To do -
The exercise calls for the lines from the one containing "(842.20 s to 843.20 s)" to the end of the data below to be output exactly, pictures excluded.

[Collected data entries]
--

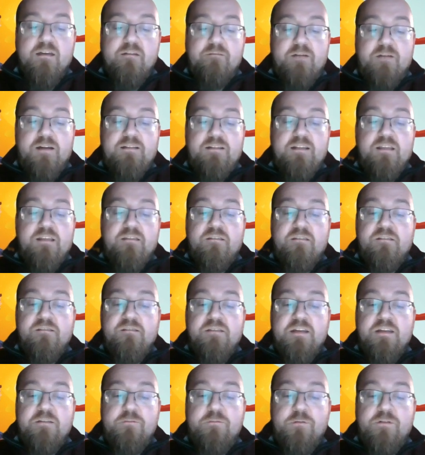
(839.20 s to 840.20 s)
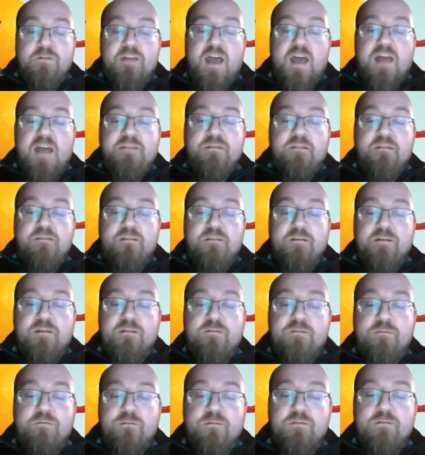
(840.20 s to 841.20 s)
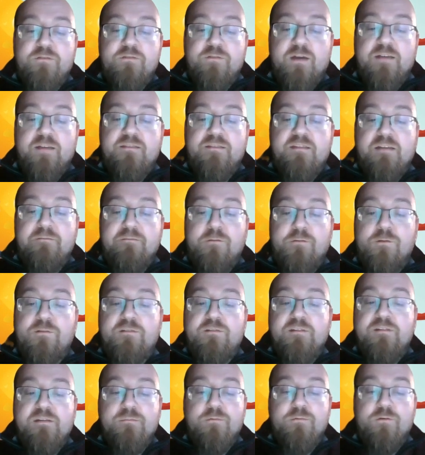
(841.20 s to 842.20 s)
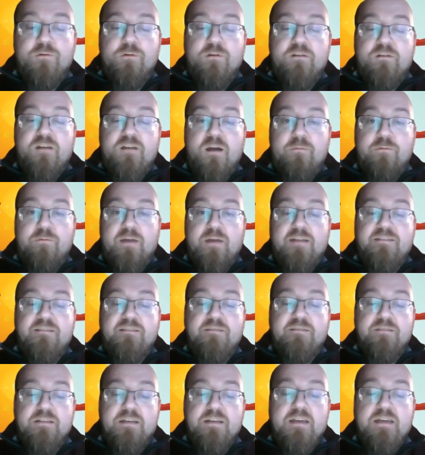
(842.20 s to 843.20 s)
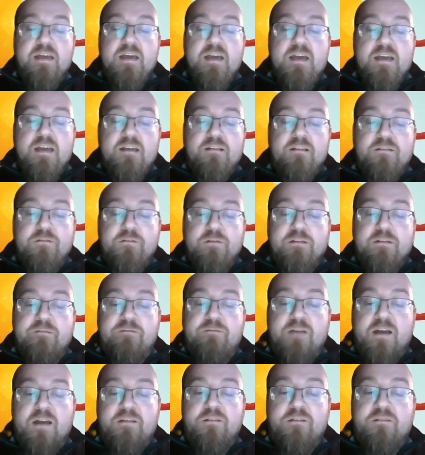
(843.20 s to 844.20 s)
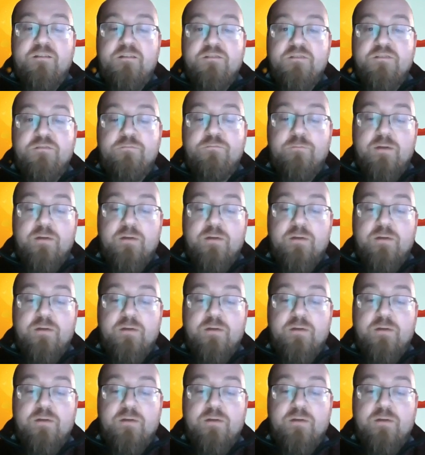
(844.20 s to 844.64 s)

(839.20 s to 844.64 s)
Finally, there's a need for attachment theory to address diversity more comprehensively, including factors such as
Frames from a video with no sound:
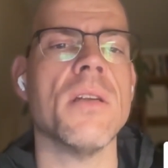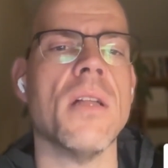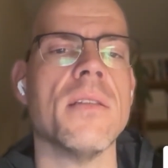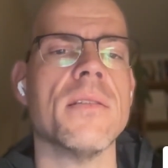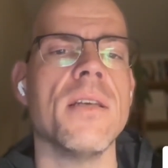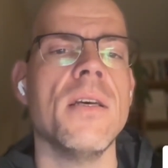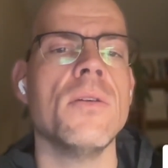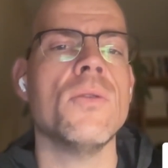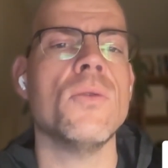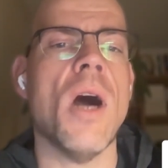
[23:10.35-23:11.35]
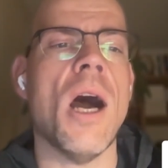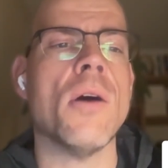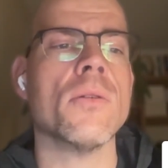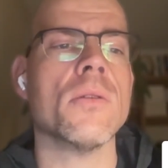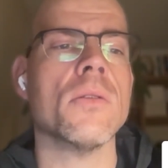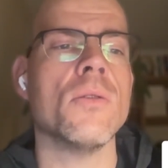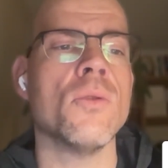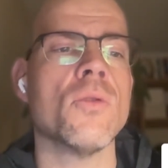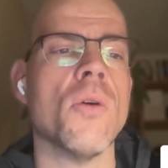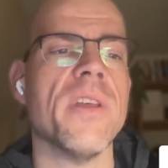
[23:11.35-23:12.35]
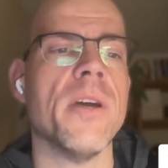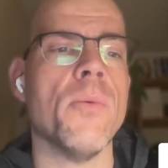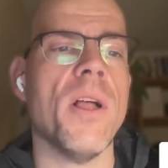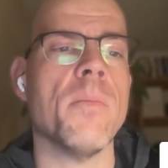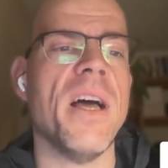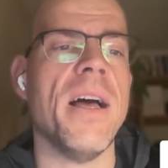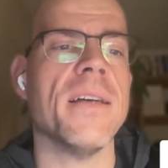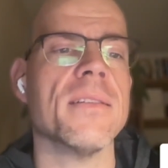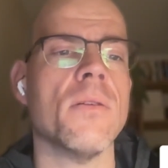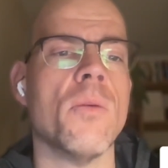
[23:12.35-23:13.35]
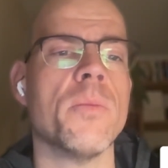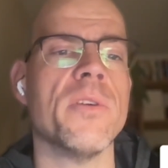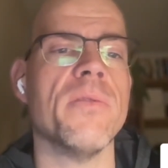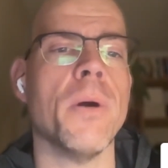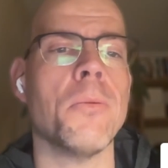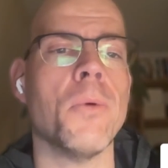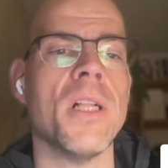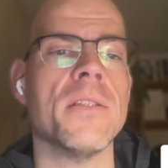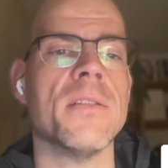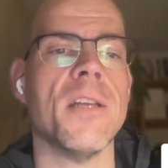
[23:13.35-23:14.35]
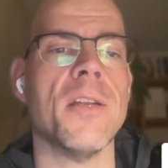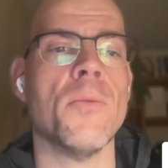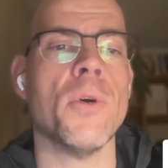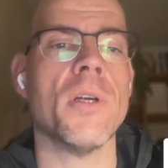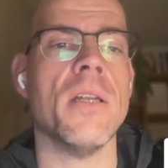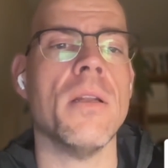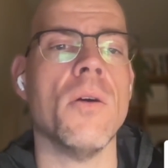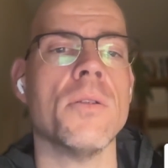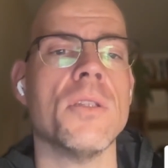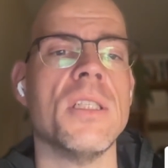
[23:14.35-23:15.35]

to grow their WellPass corporate wellness network and launched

--

Answer box -
(842.20 s to 843.20 s)
(843.20 s to 844.20 s)
(844.20 s to 844.64 s)

(839.20 s to 844.64 s)
Finally, there's a need for attachment theory to address diversity more comprehensively, including factors such as
Frames from a video with no sound:
[23:10.35-23:11.35]
[23:11.35-23:12.35]
[23:12.35-23:13.35]
[23:13.35-23:14.35]
[23:14.35-23:15.35]

to grow their WellPass corporate wellness network and launched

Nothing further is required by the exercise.